• [Records]
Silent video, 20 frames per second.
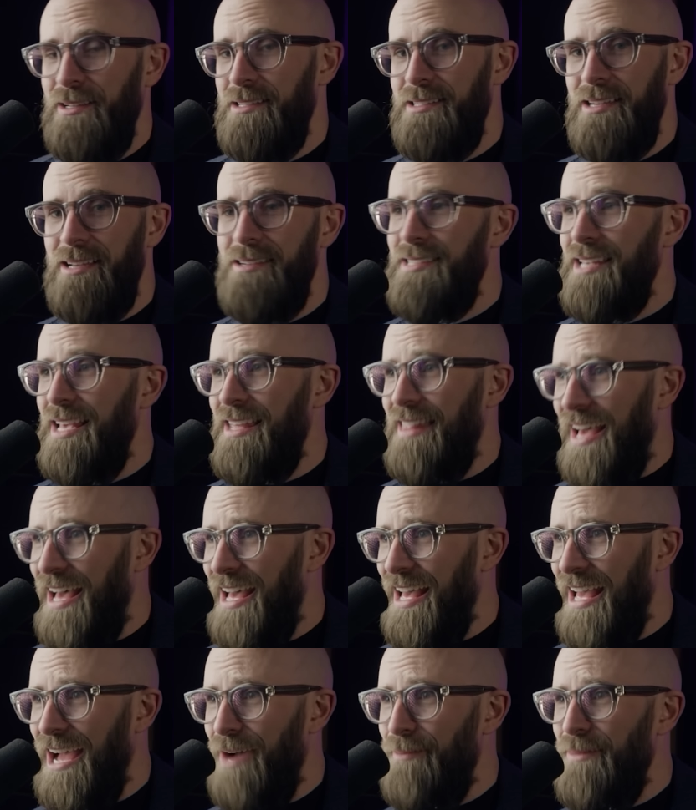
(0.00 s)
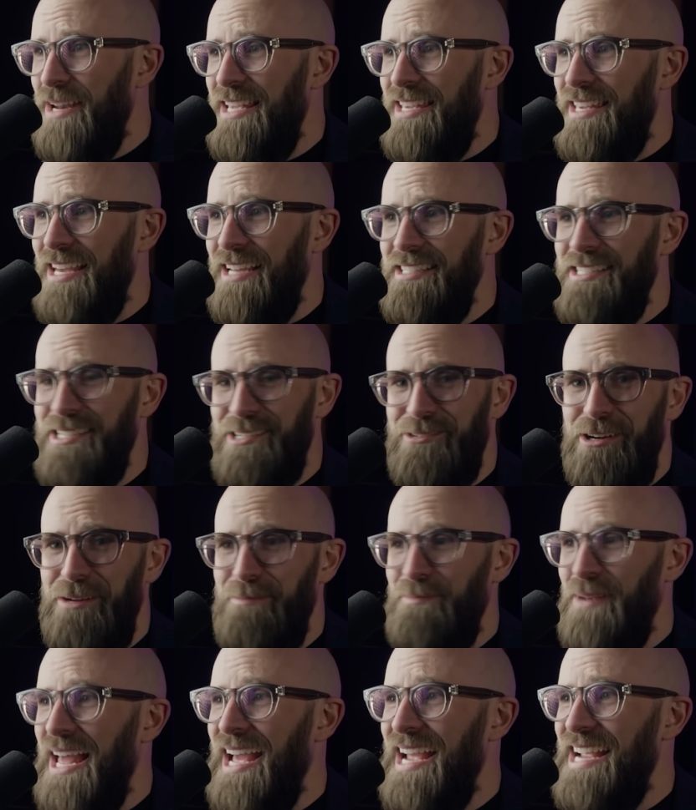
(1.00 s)
Don't say that. How many guns are
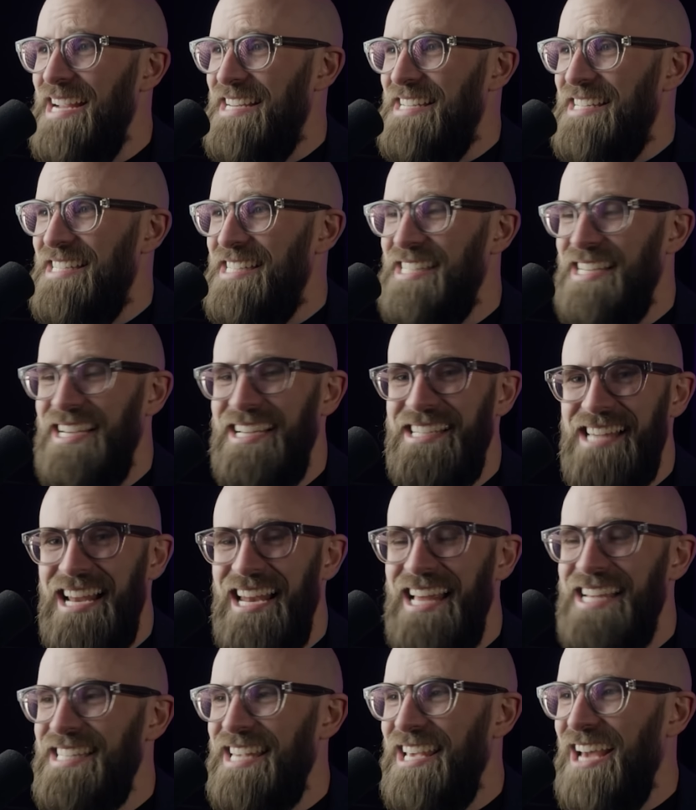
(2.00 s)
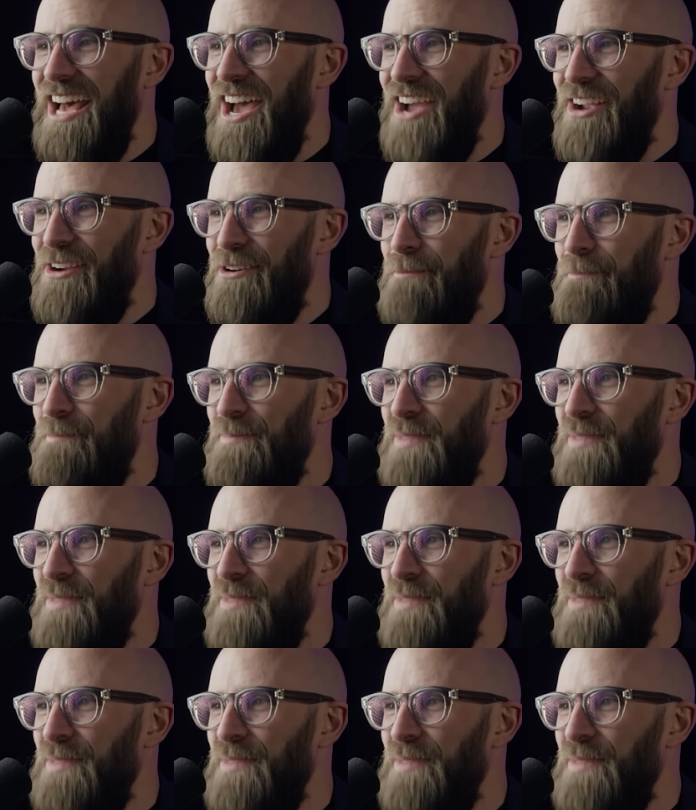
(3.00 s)
on planes? So let's go.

• [Exercise directions]
Please print the data above once more, exactly as it appears, with no pictures.

• [Exercise answer]
Silent video, 20 frames per second.
(0.00 s)
(1.00 s)
Don't say that. How many guns are
(2.00 s)
(3.00 s)
on planes? So let's go.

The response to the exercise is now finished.